Weg vom traditionellen SaaS hin zu KI-fähigen Plattformen
KI-fähige Kernplattformen zeichnen sich durch drei Hauptmerkmale aus:
- Flexibilität und Erweiterbarkeit
- Cloud-native Skalierbarkeit und Ausfallsicherheit
- Modulare Architektur für schnellere Innovationszyklen
Solche Plattformen ermöglichen es Versicherern, KI tief in das Underwriting, die Schadensregulierung, die Preisgestaltung, die Betrugserkennung und die Kundenbindung zu integrieren, ohne durch starre Systeme eingeschränkt zu werden.

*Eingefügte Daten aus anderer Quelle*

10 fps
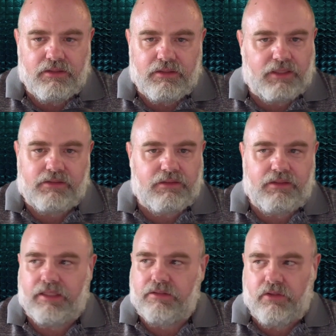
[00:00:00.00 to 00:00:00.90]
Like
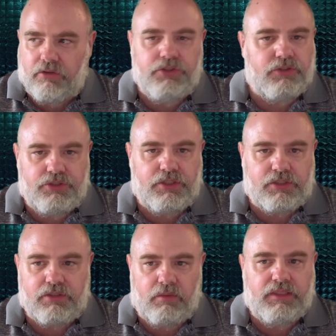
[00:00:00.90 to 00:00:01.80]
that, no, you're
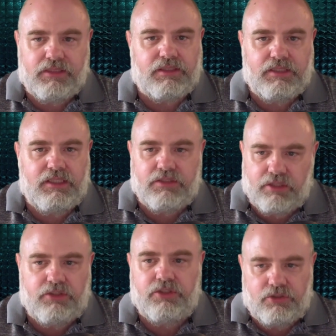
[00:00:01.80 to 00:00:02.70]
just sowing the seeds
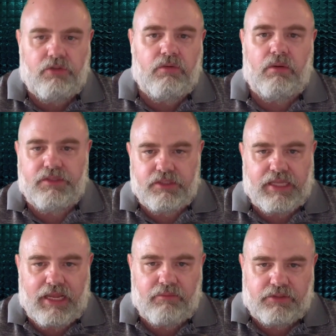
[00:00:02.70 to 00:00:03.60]
to just do what just
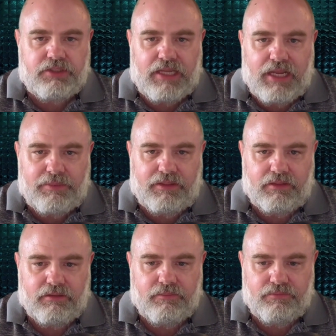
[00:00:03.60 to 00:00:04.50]
happened.
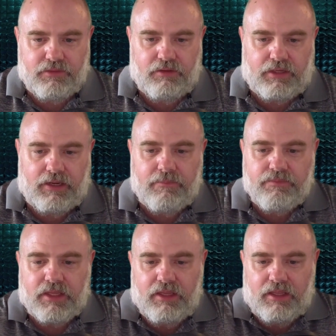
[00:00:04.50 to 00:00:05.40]
Okay.
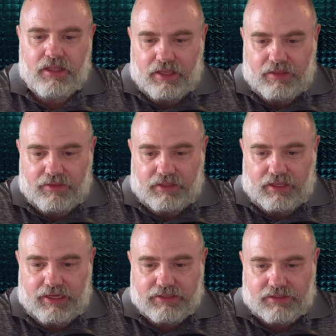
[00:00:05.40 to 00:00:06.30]
And then
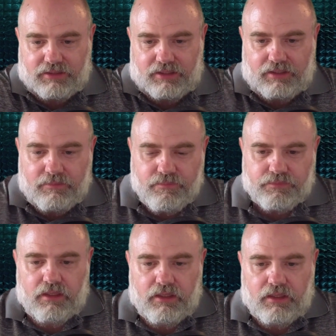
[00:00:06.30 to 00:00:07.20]
lastly,
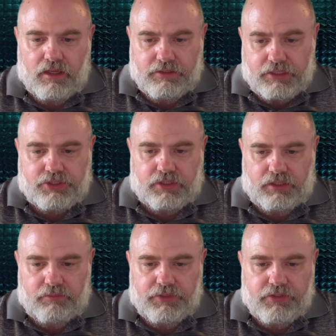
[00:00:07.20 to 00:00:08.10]

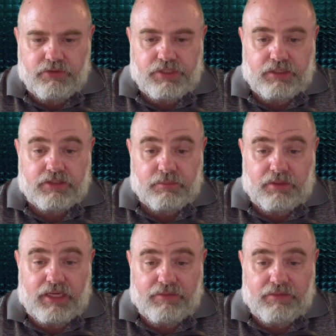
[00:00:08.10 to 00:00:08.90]
additionally, reducing the supply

Noch wichtiger ist, dass sie eine Grundlage für langfristige Innovationen schaffen. Wenn sich KI-Modelle weiterentwickeln, entwickelt sich auch die Architektur mit ihnen weiter. Das Kernsystem wird zu einem Ermöglicher von Experimenten und nicht zu einem Hindernis für den Fortschritt.
Der Wandel ist subtil, aber tiefgreifend: von Systemen, die auf betriebliche Effizienz ausgelegt sind, zu Systemen, die auf kontinuierliche Intelligenz ausgerichtet sind.
Schlussfolgerung
Traditionelles SaaS löste Herausforderungen im Bereich Infrastruktur und Bereitstellung. Es modernisierte die IT-Landschaft von Versicherungen und reduzierte die betriebliche Komplexität.
KI stellt jedoch neue Anforderungen an die Architektur.
Flexibilität, Modularität und Cloud-natives Design sind keine technischen Vorzüge mehr, sondern strategische Notwendigkeiten. Versicherer, die in KI-fähige Kernsysteme investieren, positionieren sich für schnellere Innovation, größere Autonomie und langfristige Wettbewerbsfähigkeit.
Diejenigen, die in starren SaaS-Architekturen verharren, werden feststellen, dass nicht ihr Ehrgeiz, sondern ihre Plattform die eigentliche Beschränkung darstellt.
Die Zukunft der Versicherung ist intelligent. Die Frage ist, ob Ihr Kernsystem dafür bereit ist.